ABOUT THIS TASK:
When you reach the line holding "(383.13 s to 384.03 s)", please begin to restate the lines word for word and continue through the last one in the material, excluding pictures.

━━ PROVIDED ENTRIES

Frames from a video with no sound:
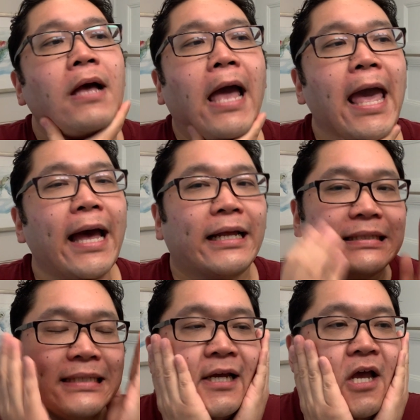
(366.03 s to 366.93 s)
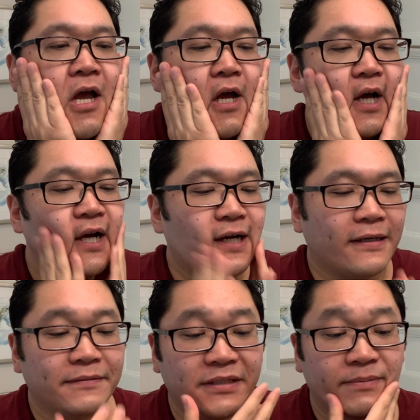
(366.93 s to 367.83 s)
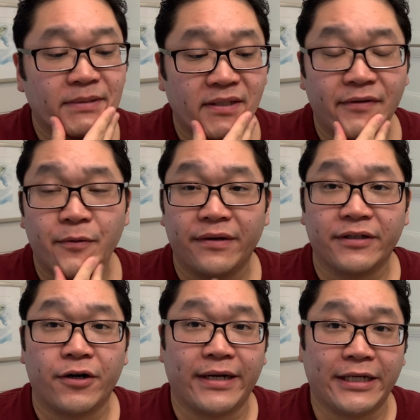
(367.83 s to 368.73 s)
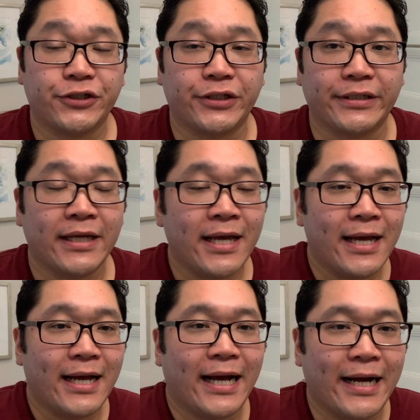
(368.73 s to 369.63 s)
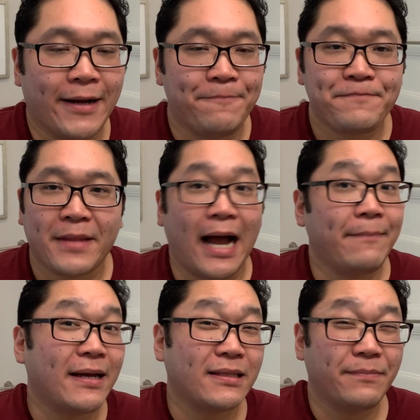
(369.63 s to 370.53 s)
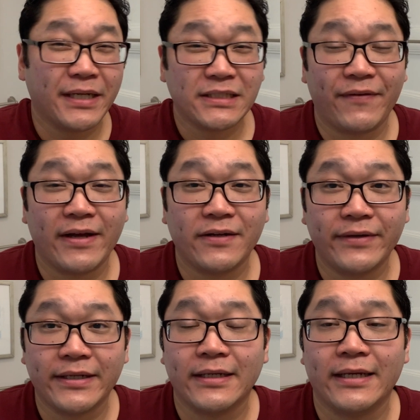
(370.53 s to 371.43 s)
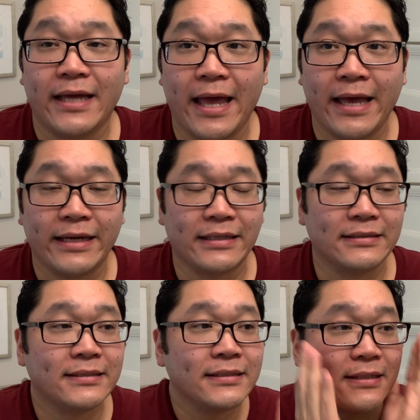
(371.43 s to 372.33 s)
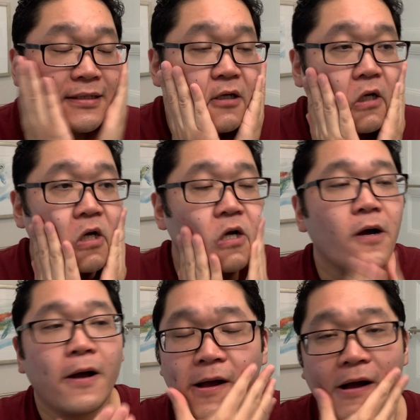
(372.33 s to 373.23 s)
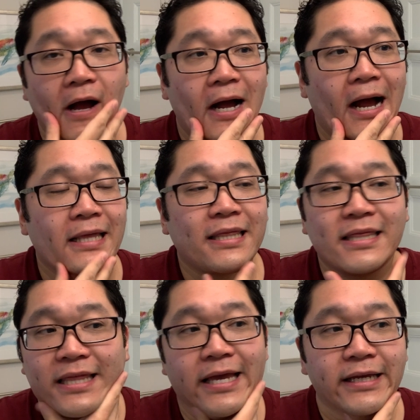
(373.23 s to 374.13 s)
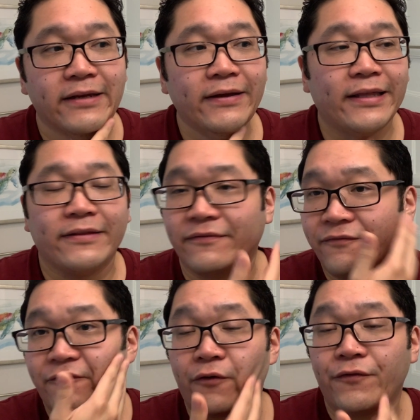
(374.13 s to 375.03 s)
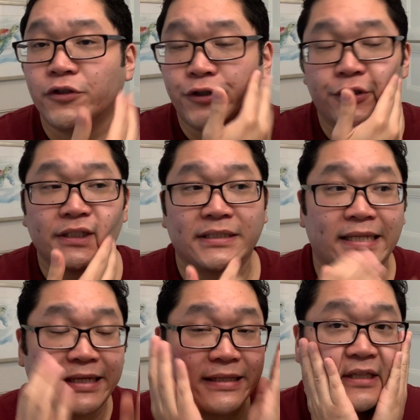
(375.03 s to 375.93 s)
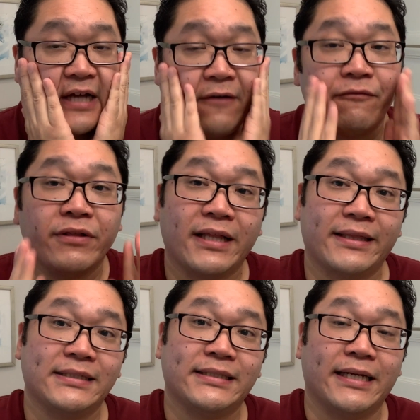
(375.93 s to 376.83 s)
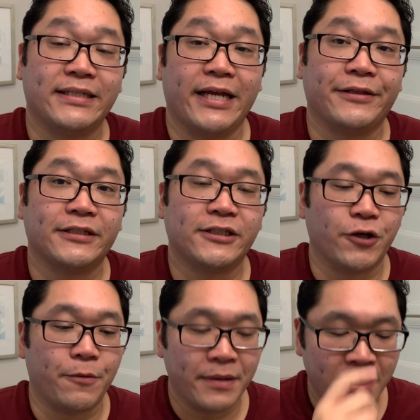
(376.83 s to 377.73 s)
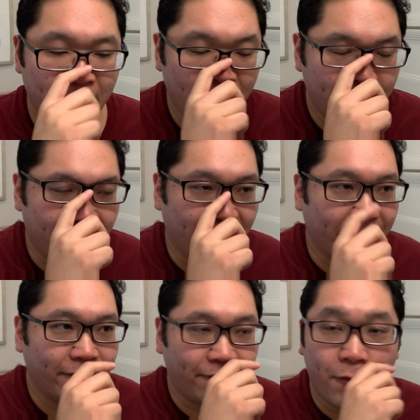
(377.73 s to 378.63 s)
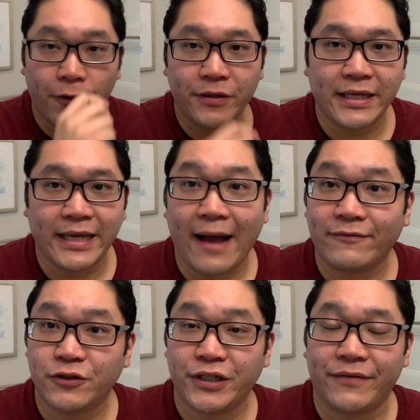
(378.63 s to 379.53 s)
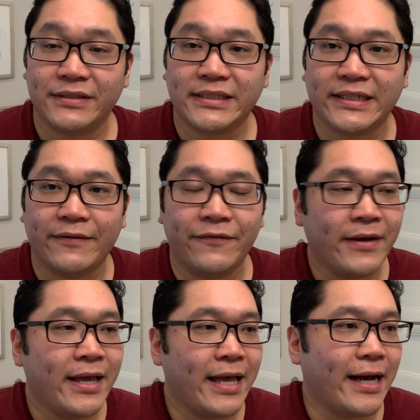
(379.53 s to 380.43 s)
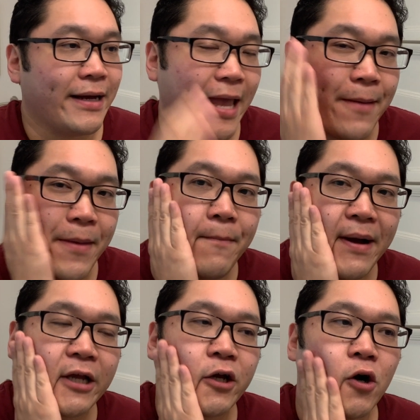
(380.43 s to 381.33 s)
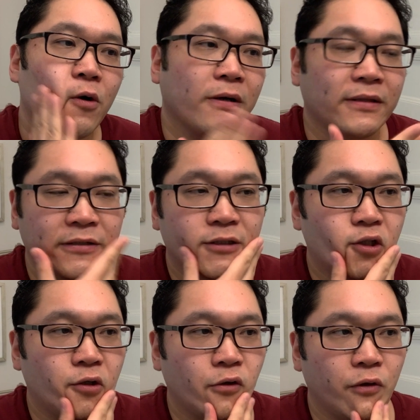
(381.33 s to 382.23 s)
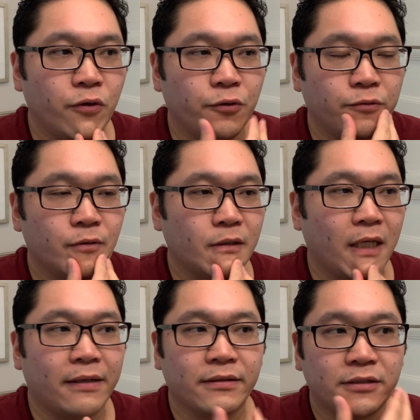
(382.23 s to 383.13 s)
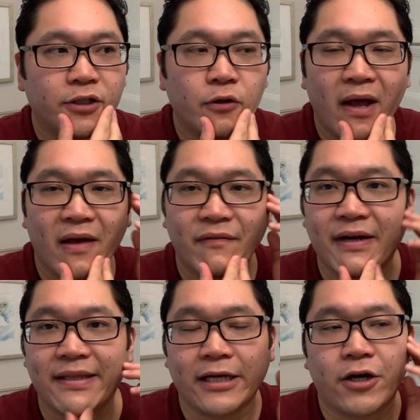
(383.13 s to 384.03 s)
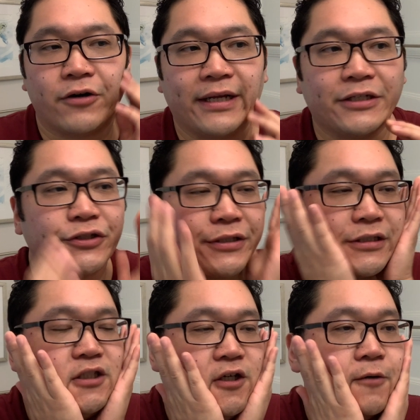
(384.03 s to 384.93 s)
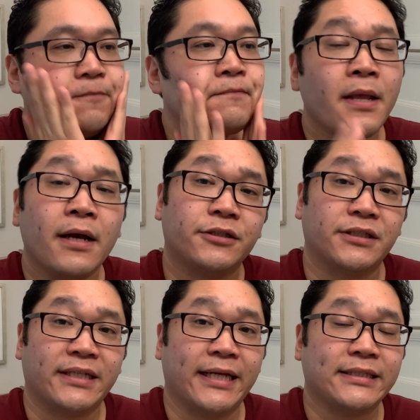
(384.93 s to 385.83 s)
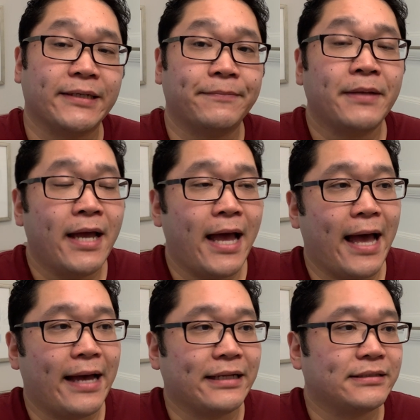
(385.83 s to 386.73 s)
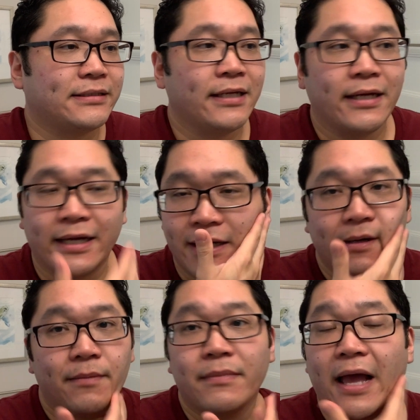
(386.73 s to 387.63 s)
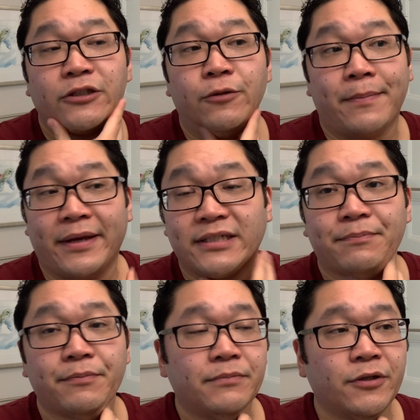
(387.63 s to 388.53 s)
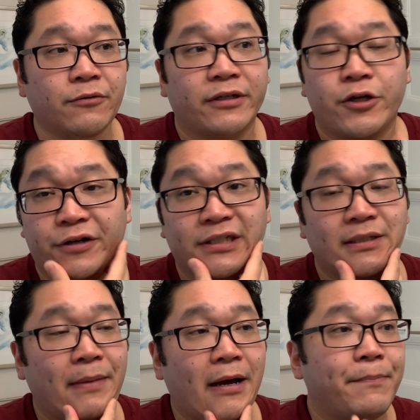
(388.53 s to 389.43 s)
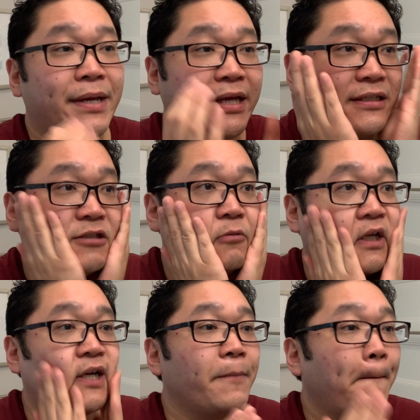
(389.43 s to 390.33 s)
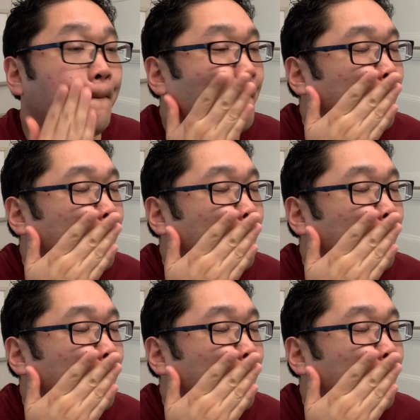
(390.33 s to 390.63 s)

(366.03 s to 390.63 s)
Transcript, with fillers: And uh, the specific one, carnation, um, I'm not the biggest fan of it, and I think in for future uses, I think I really like the scent in the soap, but for the aftershave itself, uh, it, it, might go a little too uh, too heavy on that carnation. So just a heads up as uh, as you might be you know curious about picking this one up.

━━━━

YOUR RESPONSE:
(383.13 s to 384.03 s)
(384.03 s to 384.93 s)
(384.93 s to 385.83 s)
(385.83 s to 386.73 s)
(386.73 s to 387.63 s)
(387.63 s to 388.53 s)
(388.53 s to 389.43 s)
(389.43 s to 390.33 s)
(390.33 s to 390.63 s)

(366.03 s to 390.63 s)
Transcript, with fillers: And uh, the specific one, carnation, um, I'm not the biggest fan of it, and I think in for future uses, I think I really like the scent in the soap, but for the aftershave itself, uh, it, it, might go a little too uh, too heavy on that carnation. So just a heads up as uh, as you might be you know curious about picking this one up.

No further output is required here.